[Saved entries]
------

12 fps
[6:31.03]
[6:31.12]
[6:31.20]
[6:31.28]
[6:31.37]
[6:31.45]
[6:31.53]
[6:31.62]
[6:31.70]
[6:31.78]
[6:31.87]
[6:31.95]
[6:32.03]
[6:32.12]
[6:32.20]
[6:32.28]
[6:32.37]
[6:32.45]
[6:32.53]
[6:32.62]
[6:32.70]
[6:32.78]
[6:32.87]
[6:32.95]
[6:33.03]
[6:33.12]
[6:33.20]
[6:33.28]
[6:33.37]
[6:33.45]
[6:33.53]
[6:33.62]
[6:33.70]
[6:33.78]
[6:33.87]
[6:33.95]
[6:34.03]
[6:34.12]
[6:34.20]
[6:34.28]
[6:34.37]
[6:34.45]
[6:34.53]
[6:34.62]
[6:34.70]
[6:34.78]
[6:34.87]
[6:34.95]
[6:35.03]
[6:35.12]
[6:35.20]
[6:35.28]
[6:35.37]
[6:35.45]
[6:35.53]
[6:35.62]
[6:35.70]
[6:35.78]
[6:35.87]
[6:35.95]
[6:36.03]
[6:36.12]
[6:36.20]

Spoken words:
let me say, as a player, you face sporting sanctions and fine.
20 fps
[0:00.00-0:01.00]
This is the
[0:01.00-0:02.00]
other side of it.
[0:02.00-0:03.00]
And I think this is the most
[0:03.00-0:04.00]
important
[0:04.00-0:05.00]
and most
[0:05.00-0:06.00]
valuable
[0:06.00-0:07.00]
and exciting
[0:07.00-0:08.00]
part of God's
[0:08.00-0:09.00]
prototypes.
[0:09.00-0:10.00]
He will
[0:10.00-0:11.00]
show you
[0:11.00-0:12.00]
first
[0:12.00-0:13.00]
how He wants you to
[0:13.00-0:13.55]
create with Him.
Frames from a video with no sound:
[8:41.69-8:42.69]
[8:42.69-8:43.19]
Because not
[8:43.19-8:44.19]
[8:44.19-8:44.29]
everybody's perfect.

------

EXERCISE REQUIREMENTS: Each record above needs to be set down again, word for word.

TASK OUTPUT:
12 fps
[6:31.03]
[6:31.12]
[6:31.20]
[6:31.28]
[6:31.37]
[6:31.45]
[6:31.53]
[6:31.62]
[6:31.70]
[6:31.78]
[6:31.87]
[6:31.95]
[6:32.03]
[6:32.12]
[6:32.20]
[6:32.28]
[6:32.37]
[6:32.45]
[6:32.53]
[6:32.62]
[6:32.70]
[6:32.78]
[6:32.87]
[6:32.95]
[6:33.03]
[6:33.12]
[6:33.20]
[6:33.28]
[6:33.37]
[6:33.45]
[6:33.53]
[6:33.62]
[6:33.70]
[6:33.78]
[6:33.87]
[6:33.95]
[6:34.03]
[6:34.12]
[6:34.20]
[6:34.28]
[6:34.37]
[6:34.45]
[6:34.53]
[6:34.62]
[6:34.70]
[6:34.78]
[6:34.87]
[6:34.95]
[6:35.03]
[6:35.12]
[6:35.20]
[6:35.28]
[6:35.37]
[6:35.45]
[6:35.53]
[6:35.62]
[6:35.70]
[6:35.78]
[6:35.87]
[6:35.95]
[6:36.03]
[6:36.12]
[6:36.20]

Spoken words:
let me say, as a player, you face sporting sanctions and fine.
20 fps
[0:00.00-0:01.00]
This is the
[0:01.00-0:02.00]
other side of it.
[0:02.00-0:03.00]
And I think this is the most
[0:03.00-0:04.00]
important
[0:04.00-0:05.00]
and most
[0:05.00-0:06.00]
valuable
[0:06.00-0:07.00]
and exciting
[0:07.00-0:08.00]
part of God's
[0:08.00-0:09.00]
prototypes.
[0:09.00-0:10.00]
He will
[0:10.00-0:11.00]
show you
[0:11.00-0:12.00]
first
[0:12.00-0:13.00]
how He wants you to
[0:13.00-0:13.55]
create with Him.
Frames from a video with no sound:
[8:41.69-8:42.69]
[8:42.69-8:43.19]
Because not
[8:43.19-8:44.19]
[8:44.19-8:44.29]
everybody's perfect.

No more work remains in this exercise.